── PROVIDED MATERIAL

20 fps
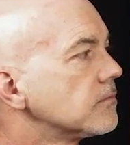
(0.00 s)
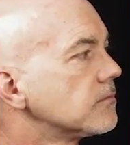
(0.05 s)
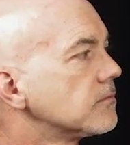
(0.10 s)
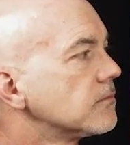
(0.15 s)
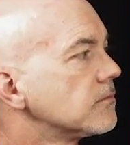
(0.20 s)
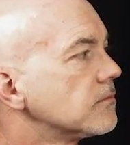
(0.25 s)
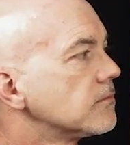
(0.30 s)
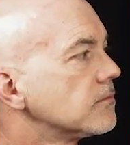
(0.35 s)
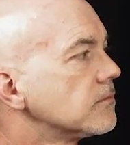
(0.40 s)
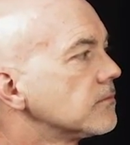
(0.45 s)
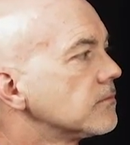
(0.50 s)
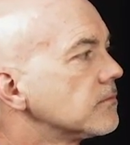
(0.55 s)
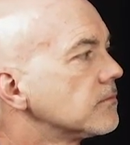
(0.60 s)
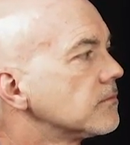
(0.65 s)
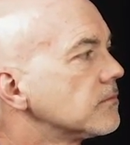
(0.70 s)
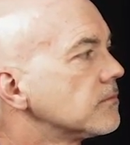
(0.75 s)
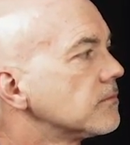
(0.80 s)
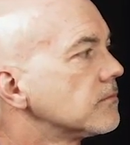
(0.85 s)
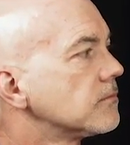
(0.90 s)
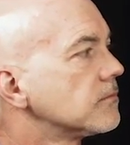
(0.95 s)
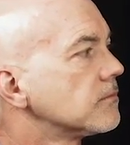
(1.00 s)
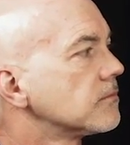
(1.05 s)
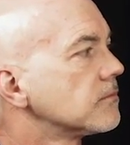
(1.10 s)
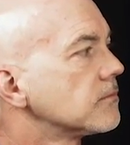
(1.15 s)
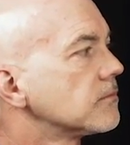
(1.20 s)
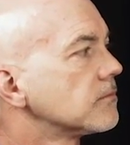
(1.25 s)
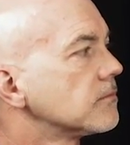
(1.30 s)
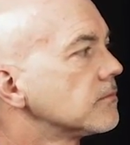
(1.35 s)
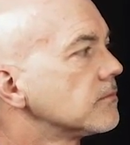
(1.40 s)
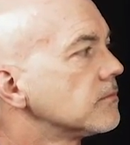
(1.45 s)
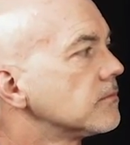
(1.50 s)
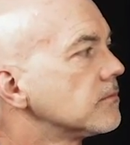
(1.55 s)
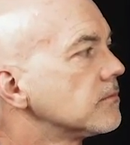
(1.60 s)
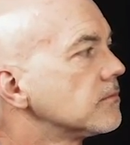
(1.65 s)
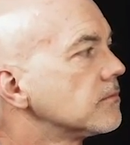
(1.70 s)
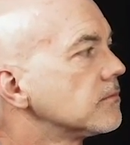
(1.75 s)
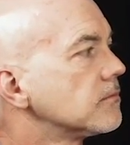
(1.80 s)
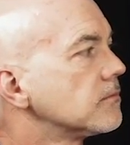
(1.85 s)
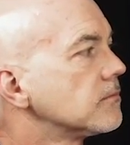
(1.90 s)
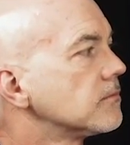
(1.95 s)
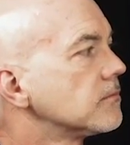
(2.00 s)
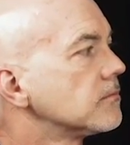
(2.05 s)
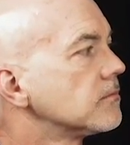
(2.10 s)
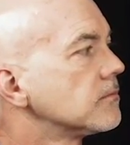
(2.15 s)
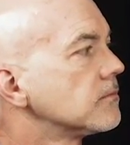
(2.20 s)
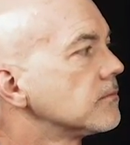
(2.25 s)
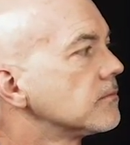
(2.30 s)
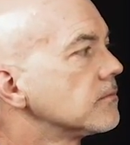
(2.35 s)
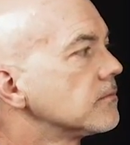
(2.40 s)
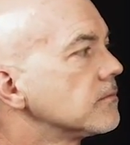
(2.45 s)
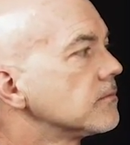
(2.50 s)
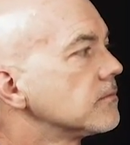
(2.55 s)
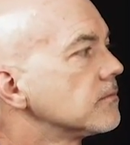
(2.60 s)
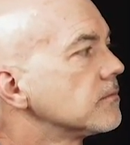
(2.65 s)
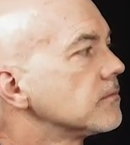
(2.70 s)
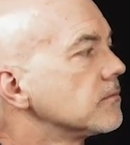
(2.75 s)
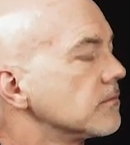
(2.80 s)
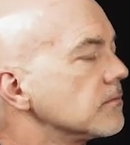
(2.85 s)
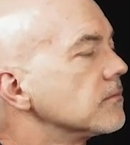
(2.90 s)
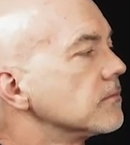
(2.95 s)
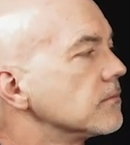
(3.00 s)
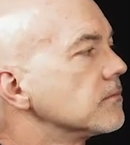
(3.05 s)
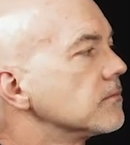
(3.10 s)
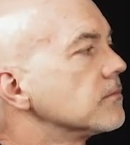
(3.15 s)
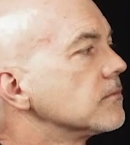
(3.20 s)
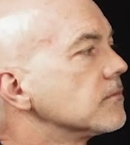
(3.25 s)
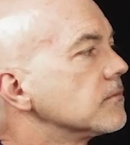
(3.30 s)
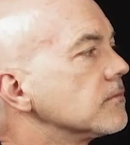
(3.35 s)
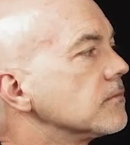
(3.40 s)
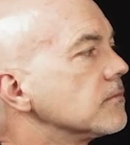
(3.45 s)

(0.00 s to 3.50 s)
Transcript: No words are spoken by the person on screen.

────

#### TRY IT
The answer consists of the records repeated exactly, without any images.

#### RESPONSE FOR THIS EXERCISE
20 fps
(0.00 s)
(0.05 s)
(0.10 s)
(0.15 s)
(0.20 s)
(0.25 s)
(0.30 s)
(0.35 s)
(0.40 s)
(0.45 s)
(0.50 s)
(0.55 s)
(0.60 s)
(0.65 s)
(0.70 s)
(0.75 s)
(0.80 s)
(0.85 s)
(0.90 s)
(0.95 s)
(1.00 s)
(1.05 s)
(1.10 s)
(1.15 s)
(1.20 s)
(1.25 s)
(1.30 s)
(1.35 s)
(1.40 s)
(1.45 s)
(1.50 s)
(1.55 s)
(1.60 s)
(1.65 s)
(1.70 s)
(1.75 s)
(1.80 s)
(1.85 s)
(1.90 s)
(1.95 s)
(2.00 s)
(2.05 s)
(2.10 s)
(2.15 s)
(2.20 s)
(2.25 s)
(2.30 s)
(2.35 s)
(2.40 s)
(2.45 s)
(2.50 s)
(2.55 s)
(2.60 s)
(2.65 s)
(2.70 s)
(2.75 s)
(2.80 s)
(2.85 s)
(2.90 s)
(2.95 s)
(3.00 s)
(3.05 s)
(3.10 s)
(3.15 s)
(3.20 s)
(3.25 s)
(3.30 s)
(3.35 s)
(3.40 s)
(3.45 s)

(0.00 s to 3.50 s)
Transcript: No words are spoken by the person on screen.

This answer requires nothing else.